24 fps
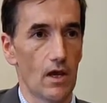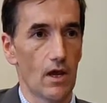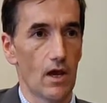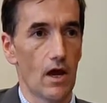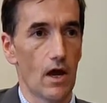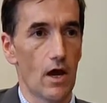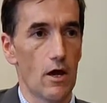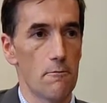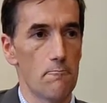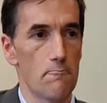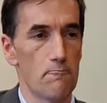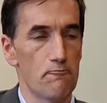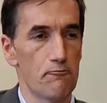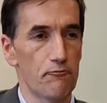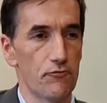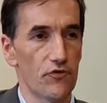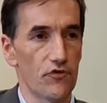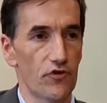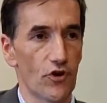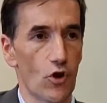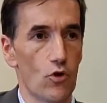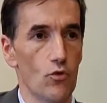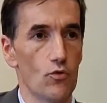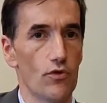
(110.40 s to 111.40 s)
Um,
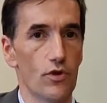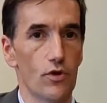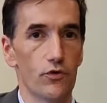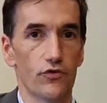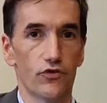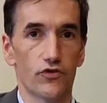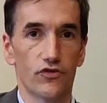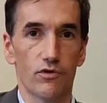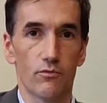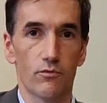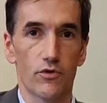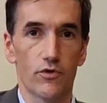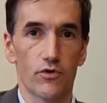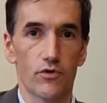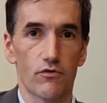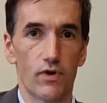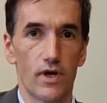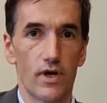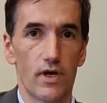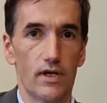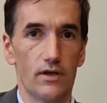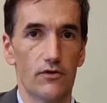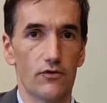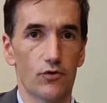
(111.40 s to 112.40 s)
so those are some of the
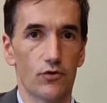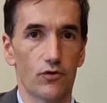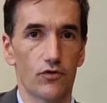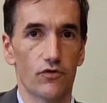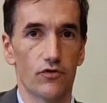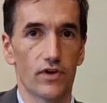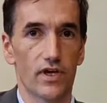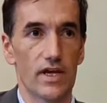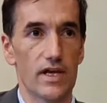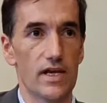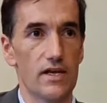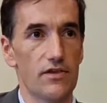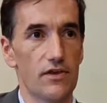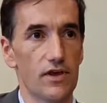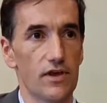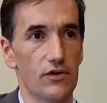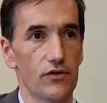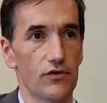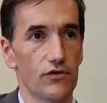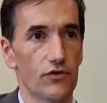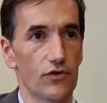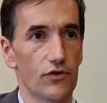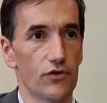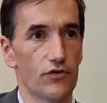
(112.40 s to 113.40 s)
really sort of key
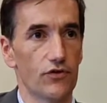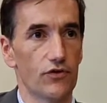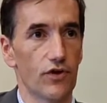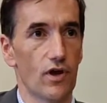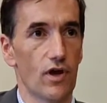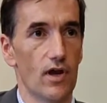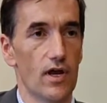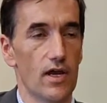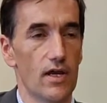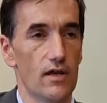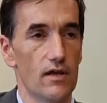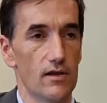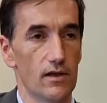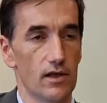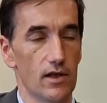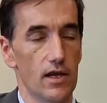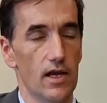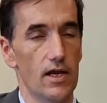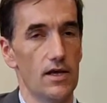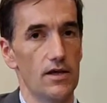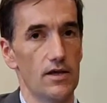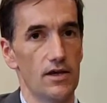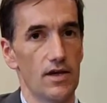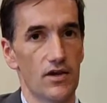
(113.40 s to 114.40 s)
things that uh,
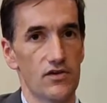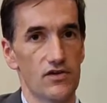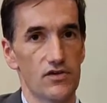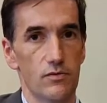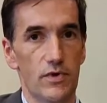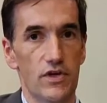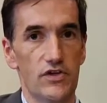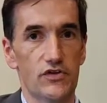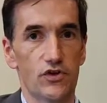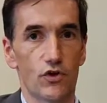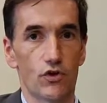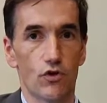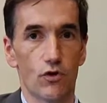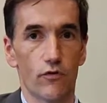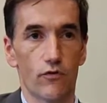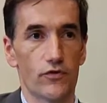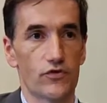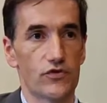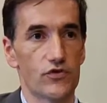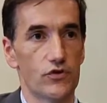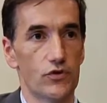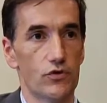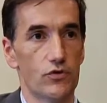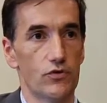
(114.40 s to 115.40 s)
Indian SMEs can offer
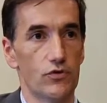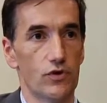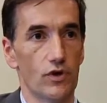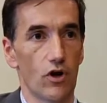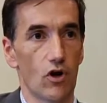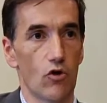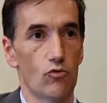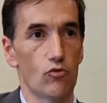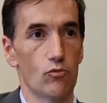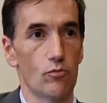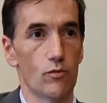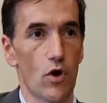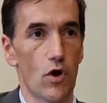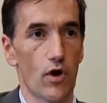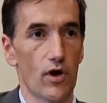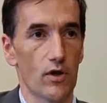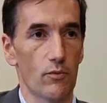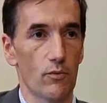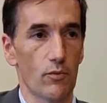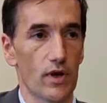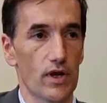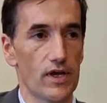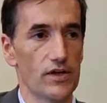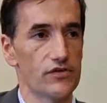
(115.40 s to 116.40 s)
to the global
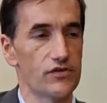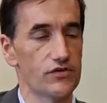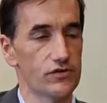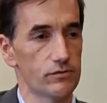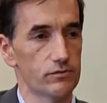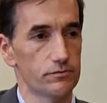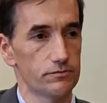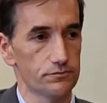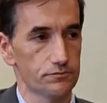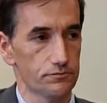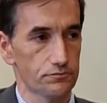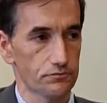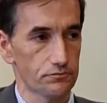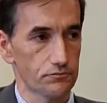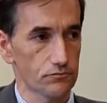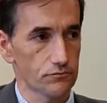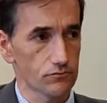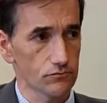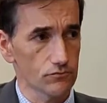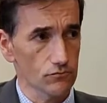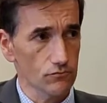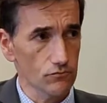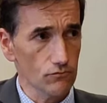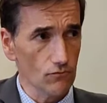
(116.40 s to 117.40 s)
marketplace.
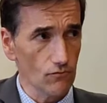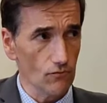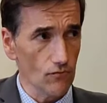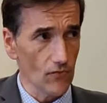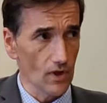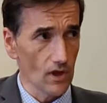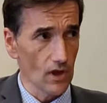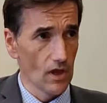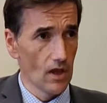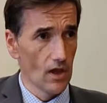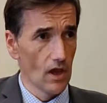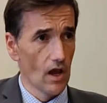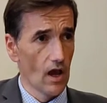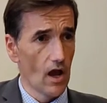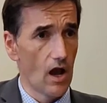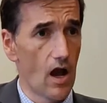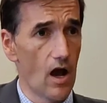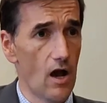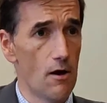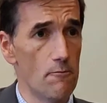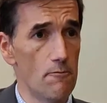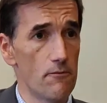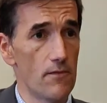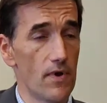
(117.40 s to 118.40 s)

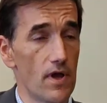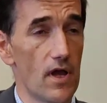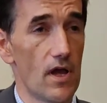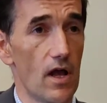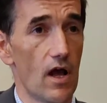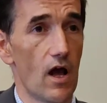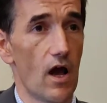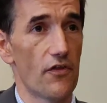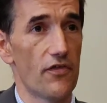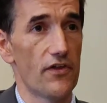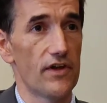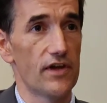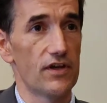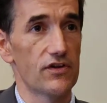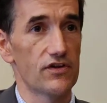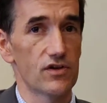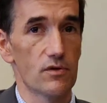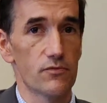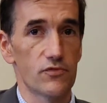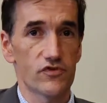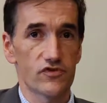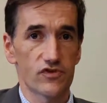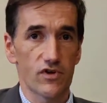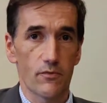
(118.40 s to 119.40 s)
Um, I think in
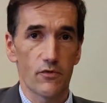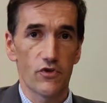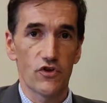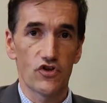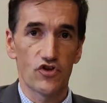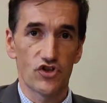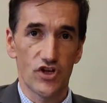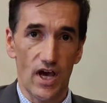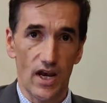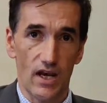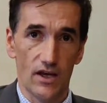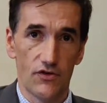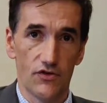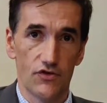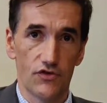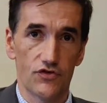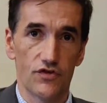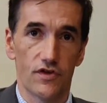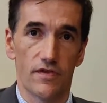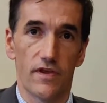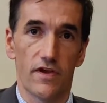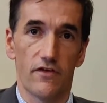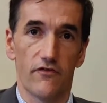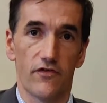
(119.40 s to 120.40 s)
terms of some of the
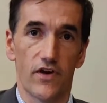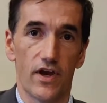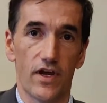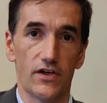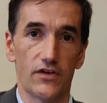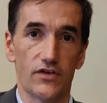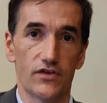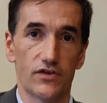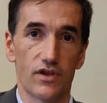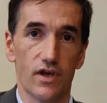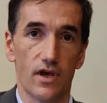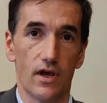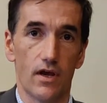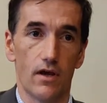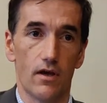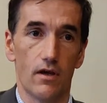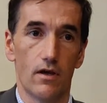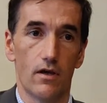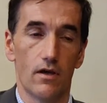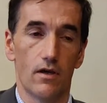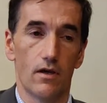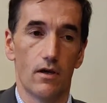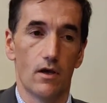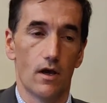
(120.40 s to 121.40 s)
challenges that they face,
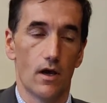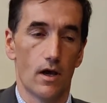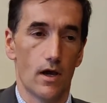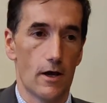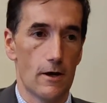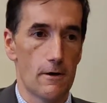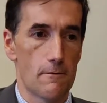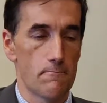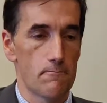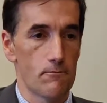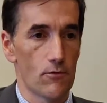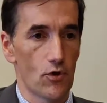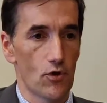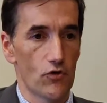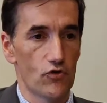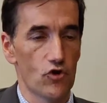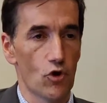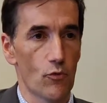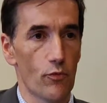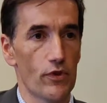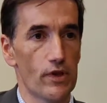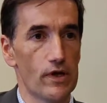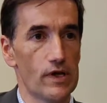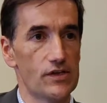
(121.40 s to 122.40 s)
then um,
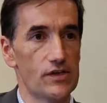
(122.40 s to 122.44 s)
top of the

* [Instructions to follow]
The records above should be returned exactly, with only their pictures held back.

* [Written solution]
24 fps
(110.40 s to 111.40 s)
Um,
(111.40 s to 112.40 s)
so those are some of the
(112.40 s to 113.40 s)
really sort of key
(113.40 s to 114.40 s)
things that uh,
(114.40 s to 115.40 s)
Indian SMEs can offer
(115.40 s to 116.40 s)
to the global
(116.40 s to 117.40 s)
marketplace.
(117.40 s to 118.40 s)

(118.40 s to 119.40 s)
Um, I think in
(119.40 s to 120.40 s)
terms of some of the
(120.40 s to 121.40 s)
challenges that they face,
(121.40 s to 122.40 s)
then um,
(122.40 s to 122.44 s)
top of the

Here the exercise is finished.